**WHAT THE EXERCISE ASKS:** Retyping the data exactly is the task. Include every line.

╭─ INPUT DATA

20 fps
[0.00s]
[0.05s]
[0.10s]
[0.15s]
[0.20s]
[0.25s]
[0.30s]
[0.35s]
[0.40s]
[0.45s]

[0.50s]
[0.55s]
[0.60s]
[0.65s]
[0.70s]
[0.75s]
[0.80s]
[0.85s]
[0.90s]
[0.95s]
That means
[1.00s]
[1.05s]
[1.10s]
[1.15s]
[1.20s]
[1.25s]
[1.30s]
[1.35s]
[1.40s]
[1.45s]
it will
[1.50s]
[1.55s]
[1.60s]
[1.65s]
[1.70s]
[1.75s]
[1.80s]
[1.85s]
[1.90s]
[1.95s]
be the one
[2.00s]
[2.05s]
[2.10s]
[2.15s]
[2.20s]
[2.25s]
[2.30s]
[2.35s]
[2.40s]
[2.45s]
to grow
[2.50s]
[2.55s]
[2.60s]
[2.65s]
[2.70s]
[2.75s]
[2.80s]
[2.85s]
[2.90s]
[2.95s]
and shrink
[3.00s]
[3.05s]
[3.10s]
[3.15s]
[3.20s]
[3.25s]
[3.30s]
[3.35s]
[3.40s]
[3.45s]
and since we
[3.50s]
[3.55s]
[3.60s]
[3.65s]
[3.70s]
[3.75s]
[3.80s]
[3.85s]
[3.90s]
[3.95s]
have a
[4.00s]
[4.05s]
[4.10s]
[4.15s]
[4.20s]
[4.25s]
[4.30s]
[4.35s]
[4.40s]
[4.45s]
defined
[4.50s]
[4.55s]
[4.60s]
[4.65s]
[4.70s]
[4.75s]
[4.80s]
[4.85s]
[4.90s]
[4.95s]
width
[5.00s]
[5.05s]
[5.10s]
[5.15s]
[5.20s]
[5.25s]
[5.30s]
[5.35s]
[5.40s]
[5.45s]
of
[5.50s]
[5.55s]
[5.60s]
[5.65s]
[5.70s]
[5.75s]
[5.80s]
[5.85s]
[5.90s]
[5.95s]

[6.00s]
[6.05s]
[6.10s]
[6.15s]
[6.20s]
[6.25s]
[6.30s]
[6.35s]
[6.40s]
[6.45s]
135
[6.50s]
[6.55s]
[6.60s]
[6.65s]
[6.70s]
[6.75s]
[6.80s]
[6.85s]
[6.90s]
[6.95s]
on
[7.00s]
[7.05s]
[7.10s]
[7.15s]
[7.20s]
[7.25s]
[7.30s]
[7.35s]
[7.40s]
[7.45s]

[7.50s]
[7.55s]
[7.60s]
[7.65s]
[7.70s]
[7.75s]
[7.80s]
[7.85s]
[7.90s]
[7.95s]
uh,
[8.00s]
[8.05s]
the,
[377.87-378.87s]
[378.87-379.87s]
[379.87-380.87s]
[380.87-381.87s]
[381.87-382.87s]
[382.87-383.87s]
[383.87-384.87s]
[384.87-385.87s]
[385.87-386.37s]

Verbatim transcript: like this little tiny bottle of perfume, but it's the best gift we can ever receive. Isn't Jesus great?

╰─

**COMPLETED TASK:**
20 fps
[0.00s]
[0.05s]
[0.10s]
[0.15s]
[0.20s]
[0.25s]
[0.30s]
[0.35s]
[0.40s]
[0.45s]

[0.50s]
[0.55s]
[0.60s]
[0.65s]
[0.70s]
[0.75s]
[0.80s]
[0.85s]
[0.90s]
[0.95s]
That means
[1.00s]
[1.05s]
[1.10s]
[1.15s]
[1.20s]
[1.25s]
[1.30s]
[1.35s]
[1.40s]
[1.45s]
it will
[1.50s]
[1.55s]
[1.60s]
[1.65s]
[1.70s]
[1.75s]
[1.80s]
[1.85s]
[1.90s]
[1.95s]
be the one
[2.00s]
[2.05s]
[2.10s]
[2.15s]
[2.20s]
[2.25s]
[2.30s]
[2.35s]
[2.40s]
[2.45s]
to grow
[2.50s]
[2.55s]
[2.60s]
[2.65s]
[2.70s]
[2.75s]
[2.80s]
[2.85s]
[2.90s]
[2.95s]
and shrink
[3.00s]
[3.05s]
[3.10s]
[3.15s]
[3.20s]
[3.25s]
[3.30s]
[3.35s]
[3.40s]
[3.45s]
and since we
[3.50s]
[3.55s]
[3.60s]
[3.65s]
[3.70s]
[3.75s]
[3.80s]
[3.85s]
[3.90s]
[3.95s]
have a
[4.00s]
[4.05s]
[4.10s]
[4.15s]
[4.20s]
[4.25s]
[4.30s]
[4.35s]
[4.40s]
[4.45s]
defined
[4.50s]
[4.55s]
[4.60s]
[4.65s]
[4.70s]
[4.75s]
[4.80s]
[4.85s]
[4.90s]
[4.95s]
width
[5.00s]
[5.05s]
[5.10s]
[5.15s]
[5.20s]
[5.25s]
[5.30s]
[5.35s]
[5.40s]
[5.45s]
of
[5.50s]
[5.55s]
[5.60s]
[5.65s]
[5.70s]
[5.75s]
[5.80s]
[5.85s]
[5.90s]
[5.95s]

[6.00s]
[6.05s]
[6.10s]
[6.15s]
[6.20s]
[6.25s]
[6.30s]
[6.35s]
[6.40s]
[6.45s]
135
[6.50s]
[6.55s]
[6.60s]
[6.65s]
[6.70s]
[6.75s]
[6.80s]
[6.85s]
[6.90s]
[6.95s]
on
[7.00s]
[7.05s]
[7.10s]
[7.15s]
[7.20s]
[7.25s]
[7.30s]
[7.35s]
[7.40s]
[7.45s]

[7.50s]
[7.55s]
[7.60s]
[7.65s]
[7.70s]
[7.75s]
[7.80s]
[7.85s]
[7.90s]
[7.95s]
uh,
[8.00s]
[8.05s]
the,
[377.87-378.87s]
[378.87-379.87s]
[379.87-380.87s]
[380.87-381.87s]
[381.87-382.87s]
[382.87-383.87s]
[383.87-384.87s]
[384.87-385.87s]
[385.87-386.37s]

Verbatim transcript: like this little tiny bottle of perfume, but it's the best gift we can ever receive. Isn't Jesus great?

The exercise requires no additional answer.